Hospital- and System-Wide Interventions for Health Care-Associated Infections: A Systematic Review.

机构信息

The Ohio State University, Columbus, OH, USA.

出版信息

Med Care Res Rev. 2021 Dec;78(6):643-659. doi: 10.1177/1077558720952921. Epub 2020 Aug 26.

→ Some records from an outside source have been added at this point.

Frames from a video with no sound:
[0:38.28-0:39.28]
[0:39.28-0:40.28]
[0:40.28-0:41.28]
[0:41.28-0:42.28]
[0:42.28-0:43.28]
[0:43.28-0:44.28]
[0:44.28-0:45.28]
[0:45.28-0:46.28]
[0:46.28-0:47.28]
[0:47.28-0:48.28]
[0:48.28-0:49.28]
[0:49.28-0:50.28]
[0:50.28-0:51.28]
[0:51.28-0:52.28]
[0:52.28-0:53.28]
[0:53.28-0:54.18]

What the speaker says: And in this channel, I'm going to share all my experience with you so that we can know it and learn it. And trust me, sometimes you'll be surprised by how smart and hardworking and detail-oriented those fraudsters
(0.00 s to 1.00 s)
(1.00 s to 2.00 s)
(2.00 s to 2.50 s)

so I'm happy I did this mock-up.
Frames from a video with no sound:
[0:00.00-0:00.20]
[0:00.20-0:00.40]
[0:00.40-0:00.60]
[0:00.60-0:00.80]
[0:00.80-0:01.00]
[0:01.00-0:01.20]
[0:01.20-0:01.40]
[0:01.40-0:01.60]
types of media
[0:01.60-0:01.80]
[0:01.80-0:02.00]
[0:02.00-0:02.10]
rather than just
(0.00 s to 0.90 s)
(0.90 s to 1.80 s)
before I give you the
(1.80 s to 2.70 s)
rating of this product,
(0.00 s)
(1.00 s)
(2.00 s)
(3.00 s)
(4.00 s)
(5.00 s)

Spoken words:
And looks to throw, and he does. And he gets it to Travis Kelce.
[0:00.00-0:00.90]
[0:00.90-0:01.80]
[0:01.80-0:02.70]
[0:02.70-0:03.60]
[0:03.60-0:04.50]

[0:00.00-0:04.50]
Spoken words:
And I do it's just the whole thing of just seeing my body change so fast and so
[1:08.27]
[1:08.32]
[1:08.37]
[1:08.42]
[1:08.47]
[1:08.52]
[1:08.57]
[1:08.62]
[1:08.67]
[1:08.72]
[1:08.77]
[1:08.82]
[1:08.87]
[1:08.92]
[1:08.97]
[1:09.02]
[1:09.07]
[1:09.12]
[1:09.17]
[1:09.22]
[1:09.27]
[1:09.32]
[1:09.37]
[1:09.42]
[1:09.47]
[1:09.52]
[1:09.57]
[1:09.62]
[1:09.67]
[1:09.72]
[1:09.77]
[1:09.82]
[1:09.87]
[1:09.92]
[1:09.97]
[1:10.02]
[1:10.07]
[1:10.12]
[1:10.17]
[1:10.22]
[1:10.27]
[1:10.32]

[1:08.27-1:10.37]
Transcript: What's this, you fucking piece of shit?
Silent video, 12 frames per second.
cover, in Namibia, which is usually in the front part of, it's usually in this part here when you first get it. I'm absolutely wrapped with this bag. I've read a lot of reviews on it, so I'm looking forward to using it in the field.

DOI:10.1177/1077558720952921
PMID:32842879
Abstract

Hospitals face increasing pressure to reduce health care-associated infections (HAI) due to their costs and evidence of preventability. However, there is limited synthesis of evidence regarding interventions that can be successfully implemented hospital- or system-wide. Using Donabedian's structure-process-outcome model, we conducted a systematic literature review from 2008 to early 2019, identifying 96 studies with 214 outcomes examining the relationship between hospital- or system-wide interventions and HAIs. This literature's methodologic and reporting quality was generally poor. The most common HAIs studied were methicillin-resistant (22%) and (21%). 97 outcomes showed a desirable change, 72 showed no significant effect, 17 showed conflicting effects, and 3 found undesirable effects; 25 outcomes were from studies without a statistical analysis. Our findings highlight structural and process approaches meriting additional research and policy exploration, and identify recommendations for future investigation and reporting of hospital and system-wide HAI interventions to address gaps in existing literature.

摘要

由于医疗保健相关感染(HAI)的成本和可预防的证据,医院面临着越来越大的降低 HAI 的压力。然而,对于可以在医院或系统范围内成功实施的干预措施,证据的综合有限。我们使用 Donabedian 的结构-过程-结果模型,从 2008 年到 2019 年初进行了系统的文献综述,确定了 96 项研究,其中 214 项研究了医院或系统范围的干预措施与 HAI 之间的关系。这些文献的方法学和报告质量普遍较差。研究中最常见的 HAI 是耐甲氧西林金黄色葡萄球菌(22%)和耐万古霉素肠球菌(21%)。97 项结果显示出理想的变化,72 项结果显示没有显著效果,17 项结果显示存在冲突效果,3 项结果显示存在不良效果;25 项结果来自没有进行统计分析的研究。我们的研究结果强调了结构和过程方法值得进一步研究和政策探索,并为未来调查和报告医院和系统范围内的 HAI 干预措施提出了建议,以解决现有文献中的差距。